Okulun başlamasıyla birlikte, akranların yaşamdaki önemi de artmaya başlar.
Çocuklar arkadaşlık kurabilmenin ve farklı oyun etkinliklerine katılmanın grup tarafından
gördükleri kabule bağlı olduğunu fark ederler. Artık akranlarıyla zaman geçirmek
istemediklerinde bile onlardan eskiden olduğu kadar kolayca uzaklaşamazlar, çünkü zamanlarının büyük bir kısmını okulda geçirmek zorundadırlar.
Okul öncesi çocuğu kendi cinsiyetindeki akranlarıyla oynama eğilimindedir, ancak bu
ayrım ilkokul döneminde daha da belirginleşir. Bu dönemde çocuklar hemcinsleri ile çok daha
yakınlaşırlar. Kız ve erkeklerin grup yapılarında bazı farklılıklar göze çarpar. Kız grupları
daha küçüktür ve daha çok konuşma içerir, oysa erkek grupları daha büyüktür ve daha çok
hareket içerir.
Okulçağı çocuğu, kurduğu arkadaşlıklar sayesinde aile biriminin ötesinde ufkunu genişletir, dış dünyaya ilişkin deneyim kazanmaya başlar, benlik imajı oluşturur ve bir sosyal destek sistemi geliştirir.
Okulöncesi yıllarında oyun, arkadaşlığın temeli olan olumlu sosyal etkileşimlerin ve ortak faaliyetlerin sayısının giderek artmasını sağlar. Saldırgan davranış iki ile dört yaşları arasında artar, ancak daha sonra azalır. Okul çağında kurallar ve sosyal roller giderek önemli hale gelir ve sosyal etkinliklerde cinsiyet farklılıkları belirginleşir. Çocuklar okul çağına eriştiklerinde arkadaşlığın kalıcılığı artar ve kızlar daha sınırlı sayıda çocukla daha kuvvetli ilişkiler kurarken, erkekler daha fazla sayıdaki çocukla arkadaşlık ederler. Bu evre boyunca akranla arkadaşlıklar oldukça önemli hale gelir. Çocuklar yaşıt arkadaşlardan oluşan destekleyici bir gruba uyum sağlamak ve ait olmak isterler.
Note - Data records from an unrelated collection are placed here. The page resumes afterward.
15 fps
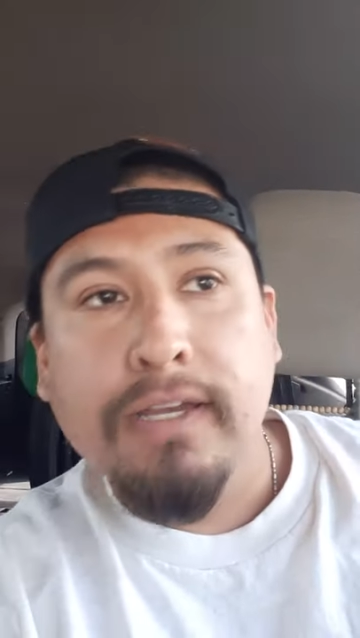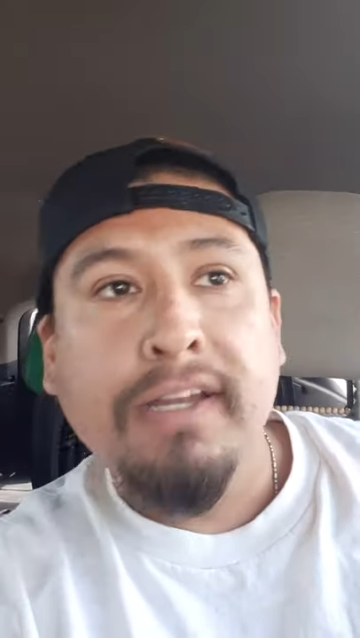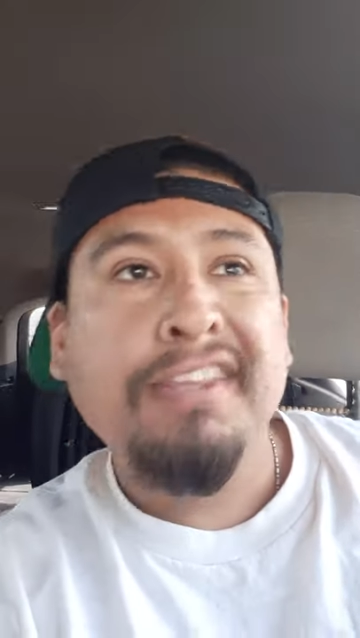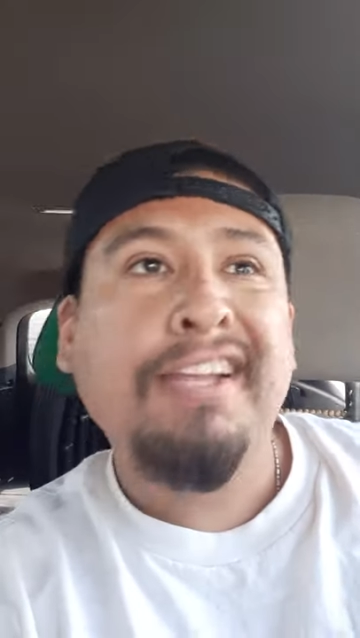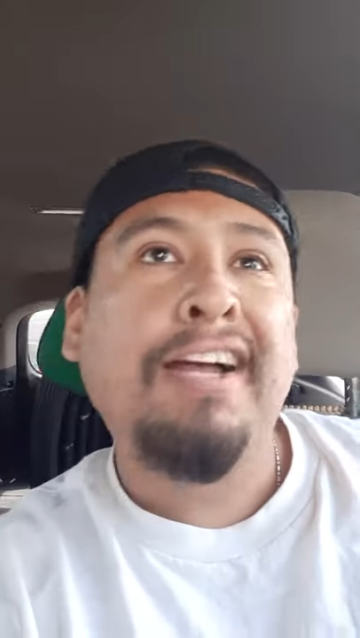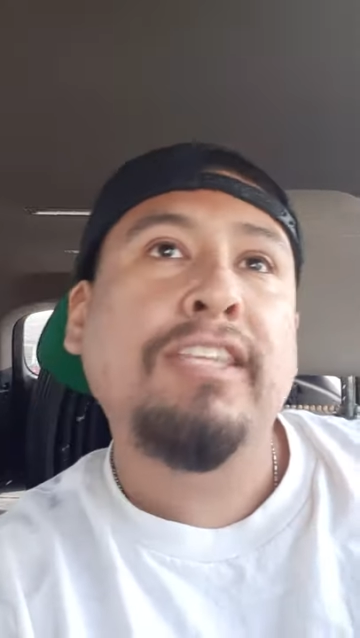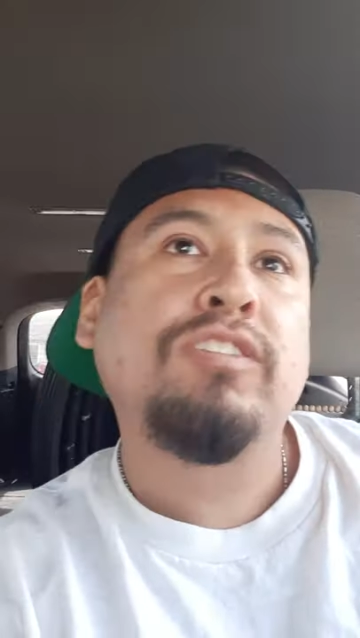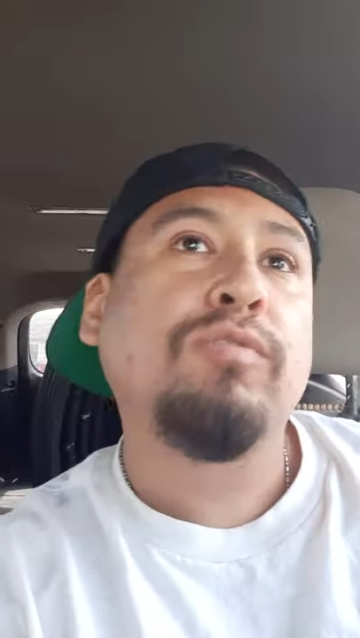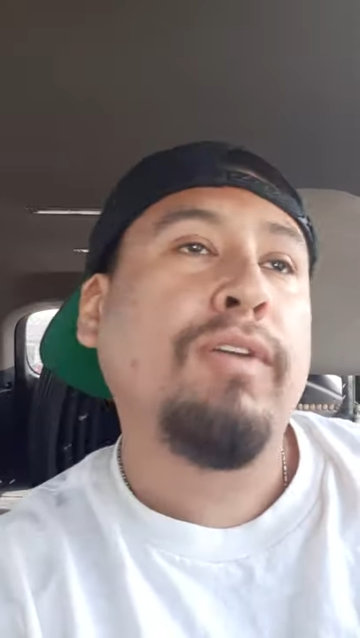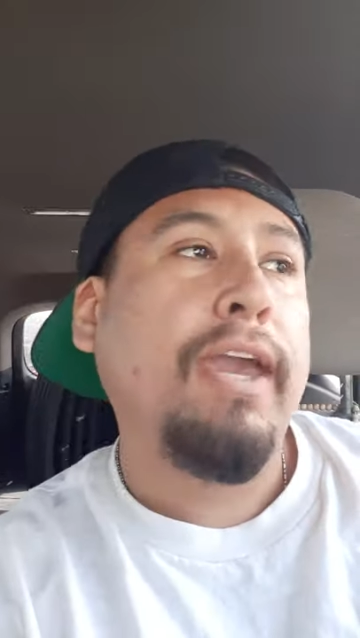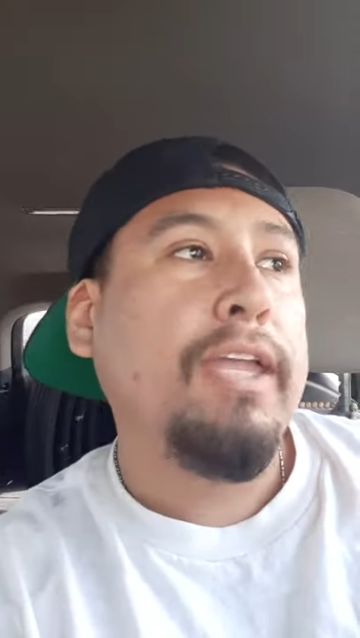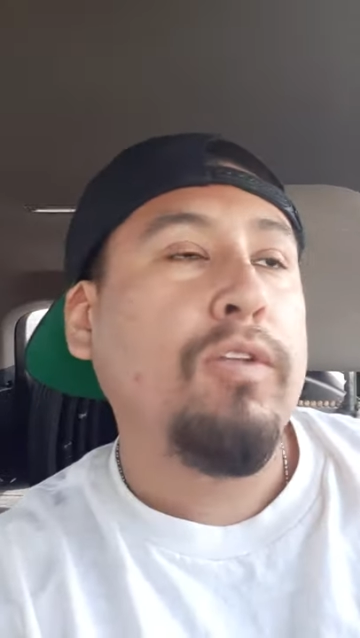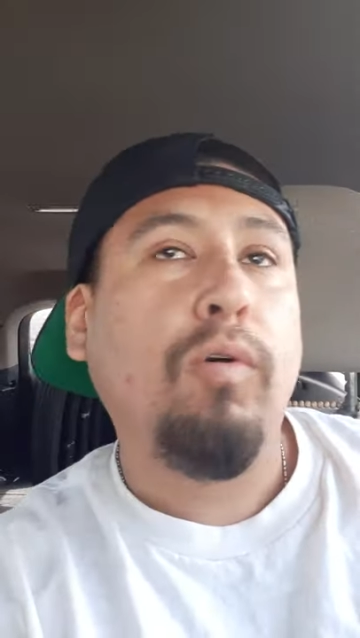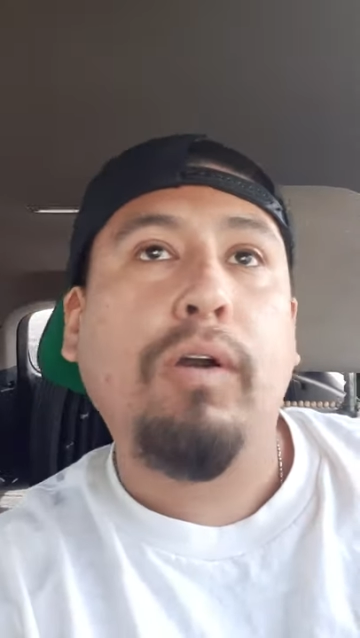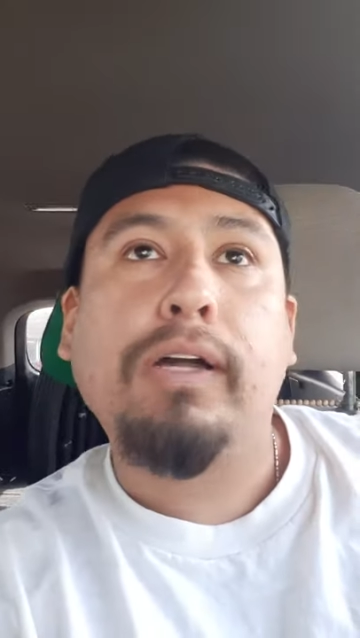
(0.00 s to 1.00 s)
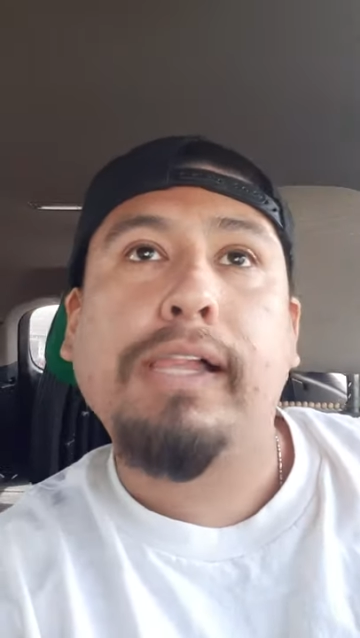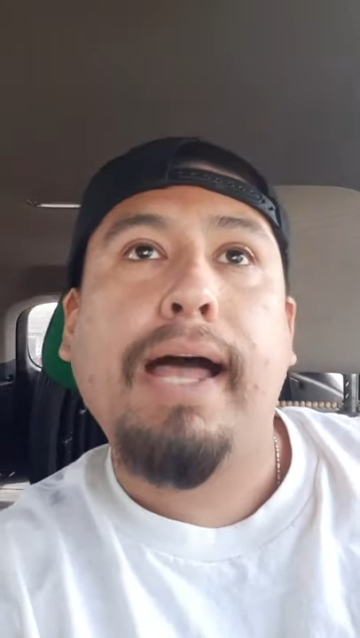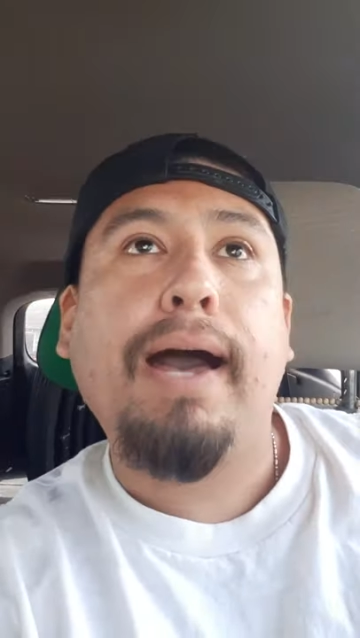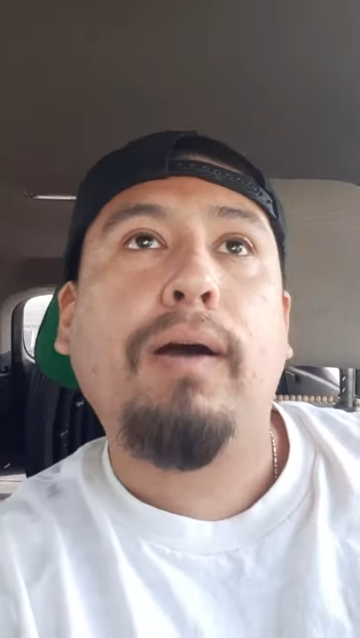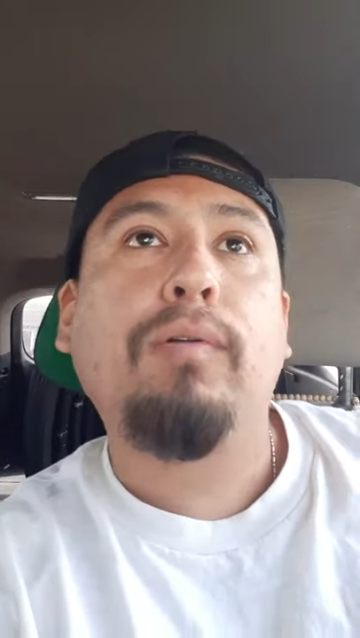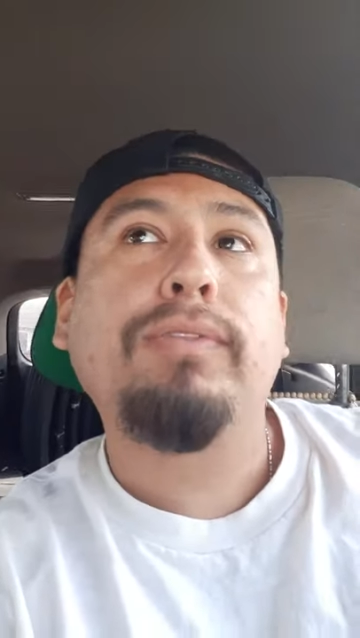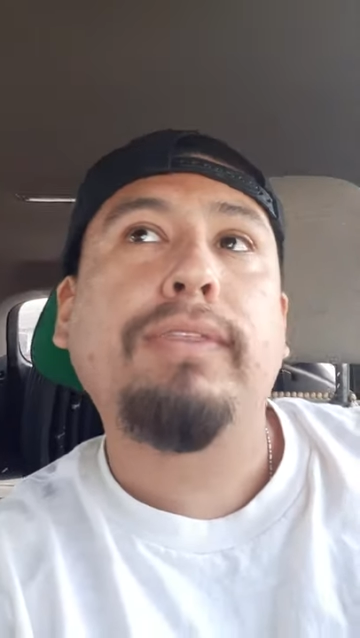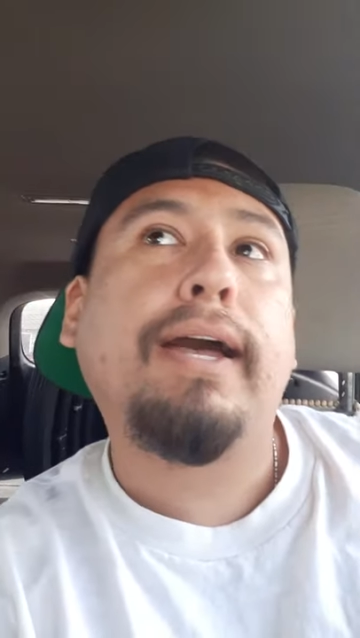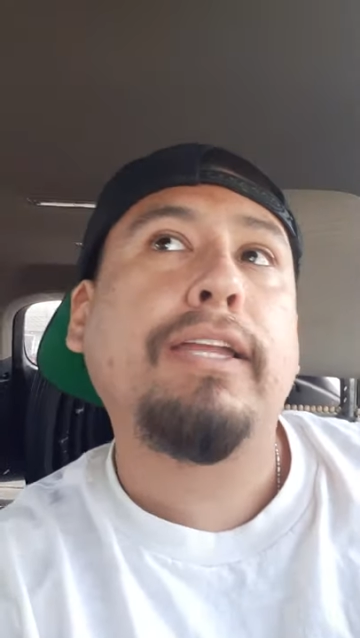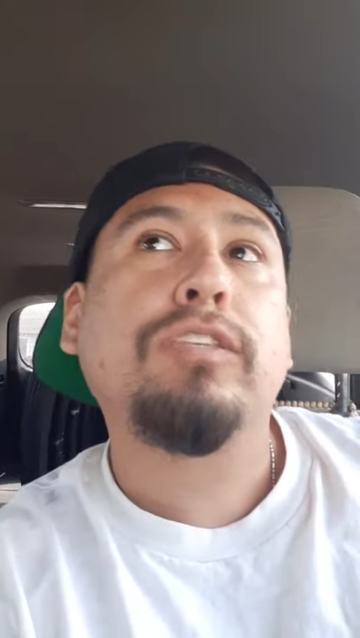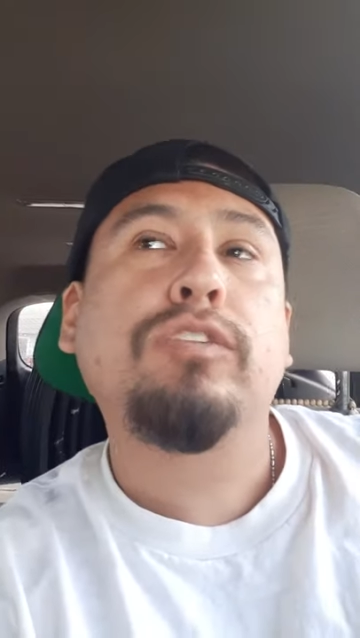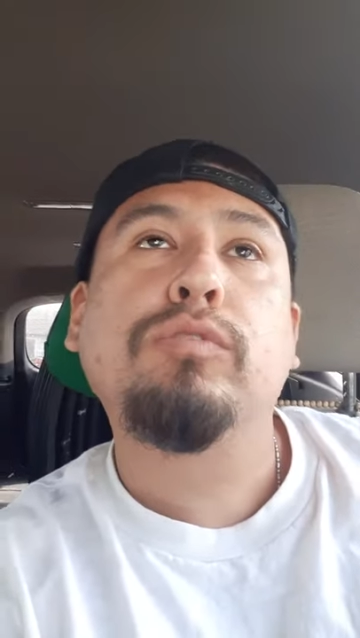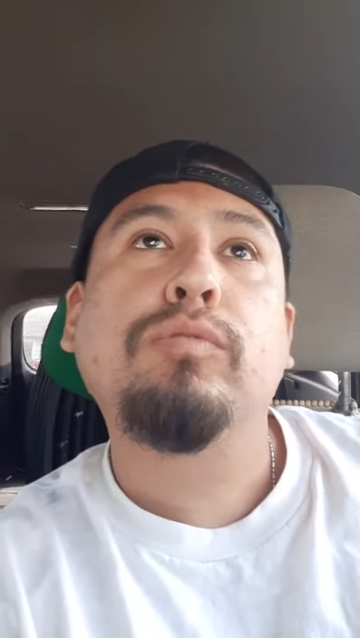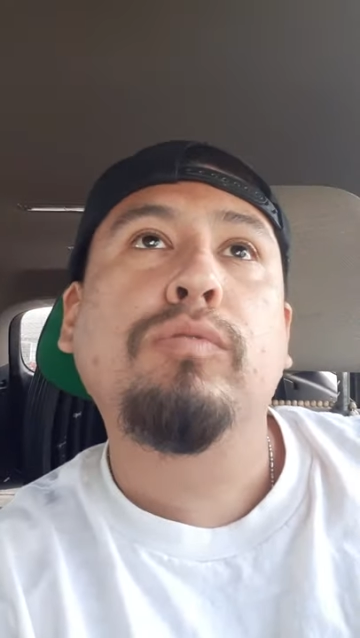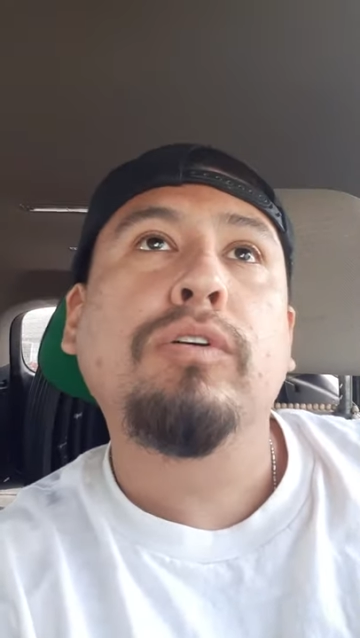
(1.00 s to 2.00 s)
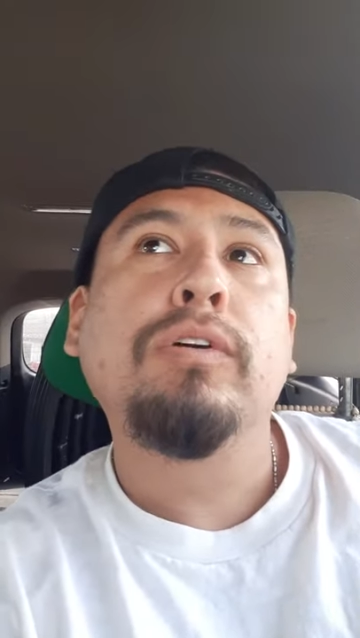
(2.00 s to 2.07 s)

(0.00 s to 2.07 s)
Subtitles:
Not to gain no clout, not to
Bir akran grubuna uyum sağlamak ve yeterli sosyal becerilere sahip olmak, çocuğun yüksek benlik saygısına ulaşmasında oldukça önemli bir yer tutar.
İlkokula başladığında çocuk için arkadaşları vazgeçilmez olmaya başlamıştır. Arkadaşları ve öğretmeni önemlidir. Oyun grupları geniştir, oyun kurallarını koyup bunlara uyulması konusunda yeni gelen çocukları uyarabilirler. Oyunlarda ön plana çıkmak isterler. Bu dönemde rekabet ve kıskançlık duyguları ön plana çıkar, kendi düşüncelerini kabul ettirmek, lider olmak önemlidir. Kendiliğinden fark ederek öğrendiği her şey çok önemlidir. Bu yaşta birbirleriyle alay etmek, ad takmak çok sık görülür.
Arkadaşlık yoluyla çocuk, arkadaşının bir olaya (oyuncağını izinsiz almak),öfkeyle tepki vermesine (bağırıp çağırmak ve vurmak) yol açan ve ardından bu olayı olumsuz sonuçlar doğuran bir biçimde (duygusal kırıklık, kavga-ceza) nasıl yorumlayabildiğini düşünüp anlamaya başlar. Çocuğun olaylara başka birinin görüş açısından bakabilmesi, başka bir insanın tutum, duygu ve güdülenimlerine ilişkin anlayışına dayanarak kendi davranışlarını düzenleyip çevresine uyum sağlamasına fırsat verir.
Çocuk 7 yaşına geldiğinde arkadaş seçiminde daha titiz olmaya başlarlar. 1-2 tane iyi ve sürekli arkadaşları olabilir. Sırdaş olmak çok önemlidir, ancak çok iyi sır sakladıkları söylenemez. Özellikle okul uyumunda arkadaşlarının rolü büyüktür. Okulda arkadaş ilişkileri iyi gidiyorsa, okulu oldukça severler ama ilişkilerinde ters giden bir şeyler varsa okula gitmek istemeyebilirler ya da gönülsüz giderler. Arkadaşlarının düşüncelerini çok önemserler ama ilişkileri için verdikleri kararları çabuk unuturlar. Bu noktada anne baba olarak verdiği kararı hatırlatmak ya da öğütler vermek yerine, etkin dinleme yöntemini kullanarak kendi çözümlerini üretmesine fırsat tanımak yararlı olabilir. Yetişkinler kadar tutarlı ve sabit ilişkileri olmasını ummak, yaşlarına uygun düşmeyen ve gerçekçi olmayan bir beklentidir.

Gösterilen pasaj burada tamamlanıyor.